DATA FOR REVIEW>
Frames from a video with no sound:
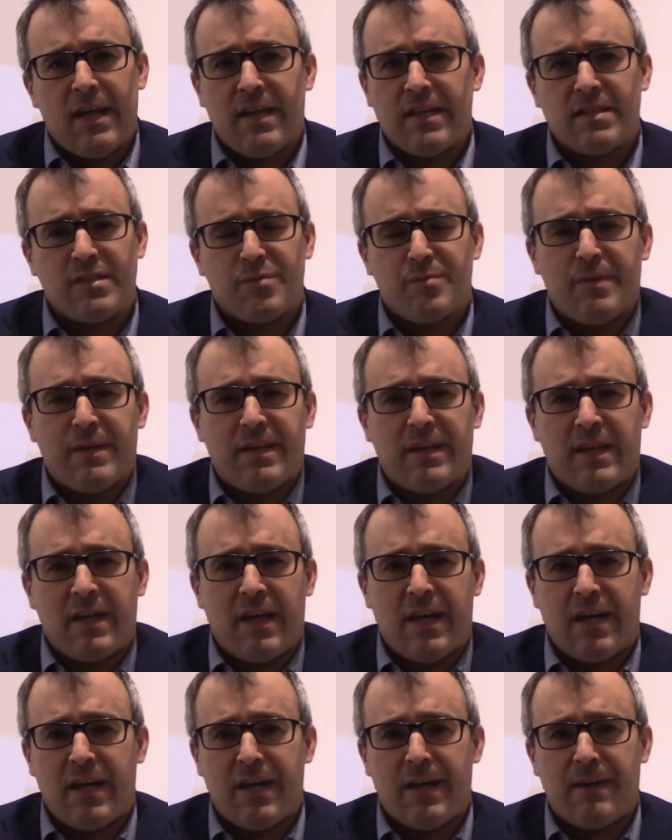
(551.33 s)
It's been
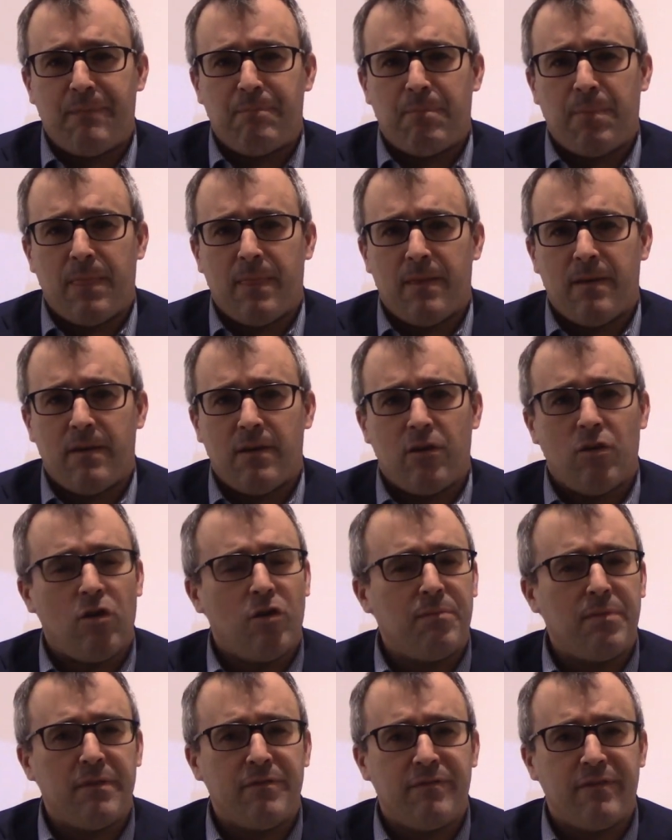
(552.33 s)
all
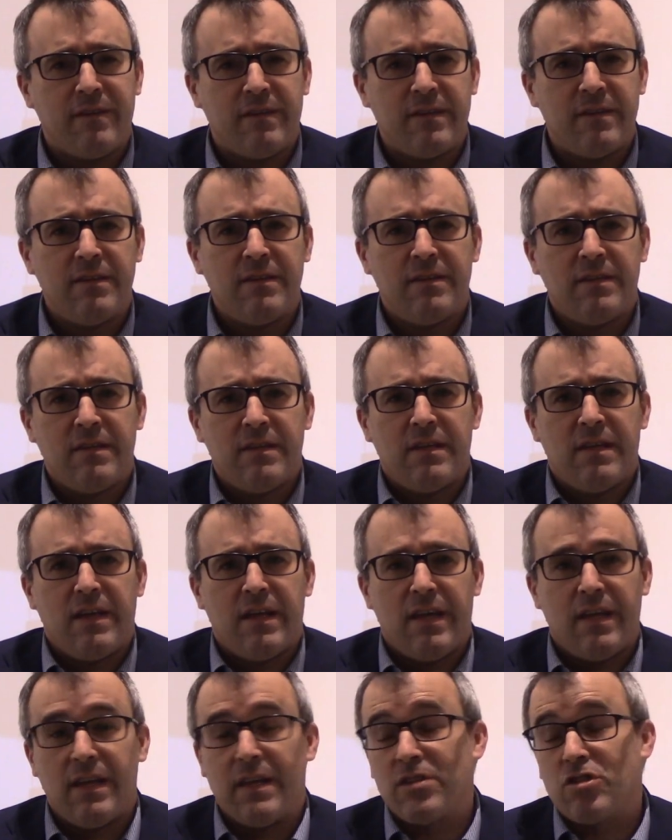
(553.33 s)
but fun
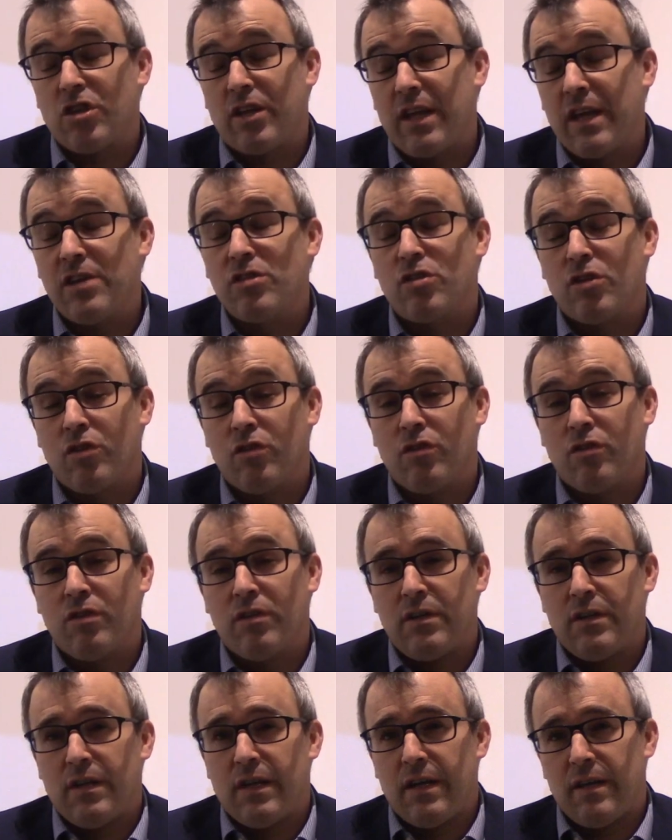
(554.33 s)
and educational,
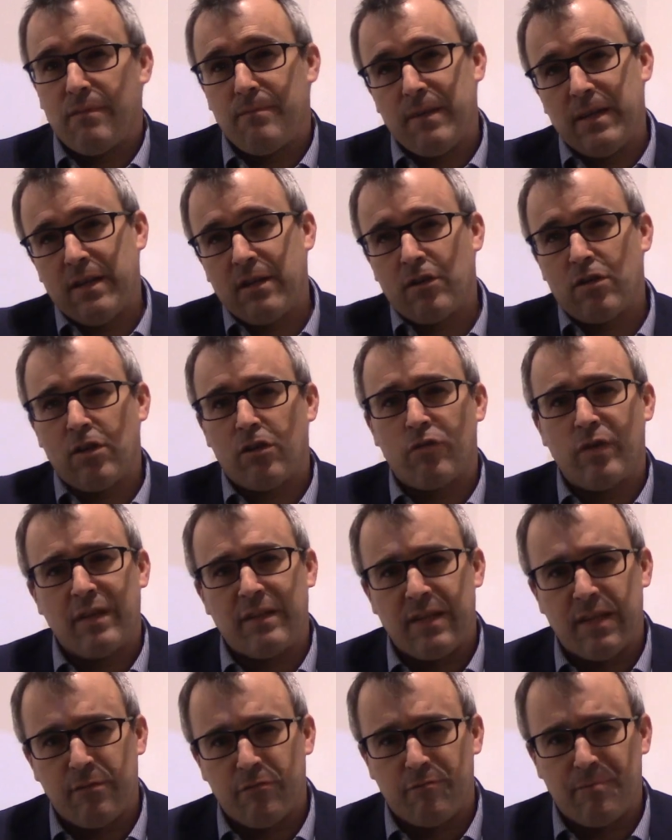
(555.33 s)
and meeting a great
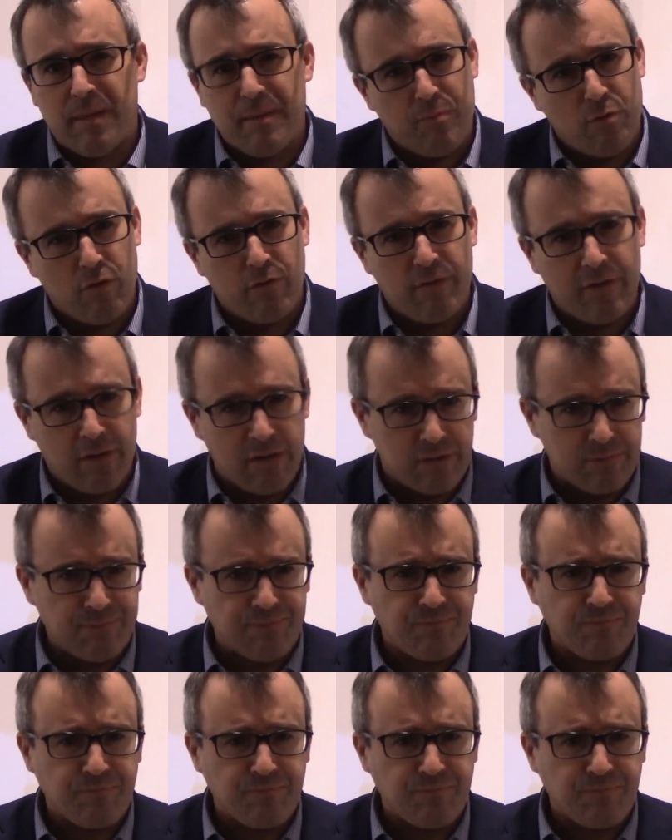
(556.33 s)
team of people over here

WHAT YOU SHOULD DO> What is needed is an exact reprint of every entry, pictures excluded.

EXERCISE OUTPUT>
Frames from a video with no sound:
(551.33 s)
It's been
(552.33 s)
all
(553.33 s)
but fun
(554.33 s)
and educational,
(555.33 s)
and meeting a great
(556.33 s)
team of people over here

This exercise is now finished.